----- MATERIAL SHOWN

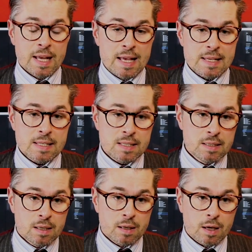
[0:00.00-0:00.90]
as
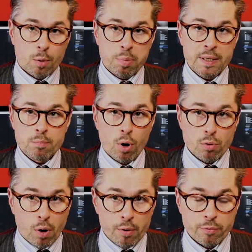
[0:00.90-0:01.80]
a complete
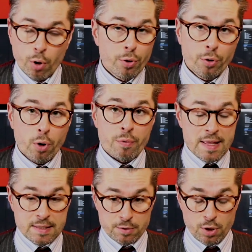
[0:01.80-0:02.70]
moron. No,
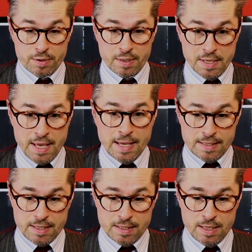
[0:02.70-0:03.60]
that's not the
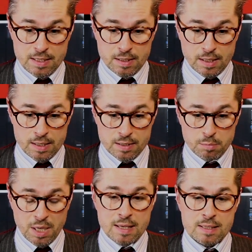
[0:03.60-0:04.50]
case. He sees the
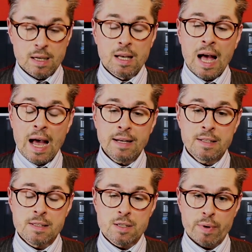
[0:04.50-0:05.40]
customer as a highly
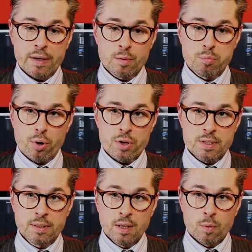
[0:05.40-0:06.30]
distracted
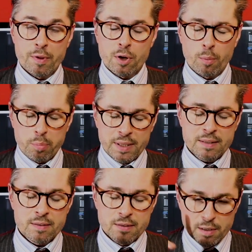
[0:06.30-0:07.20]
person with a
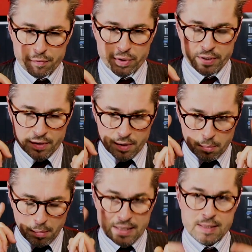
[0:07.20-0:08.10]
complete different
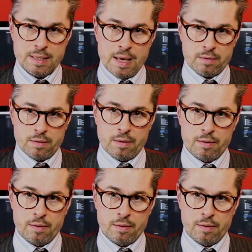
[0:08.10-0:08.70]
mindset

----------

TASK TO COMPLETE: Every line from the one with "[0:05.40-0:06.30]" through the end of the records above belongs in the answer, copied exactly; no picture does.

EXPECTED ANSWER:
[0:05.40-0:06.30]
distracted
[0:06.30-0:07.20]
person with a
[0:07.20-0:08.10]
complete different
[0:08.10-0:08.70]
mindset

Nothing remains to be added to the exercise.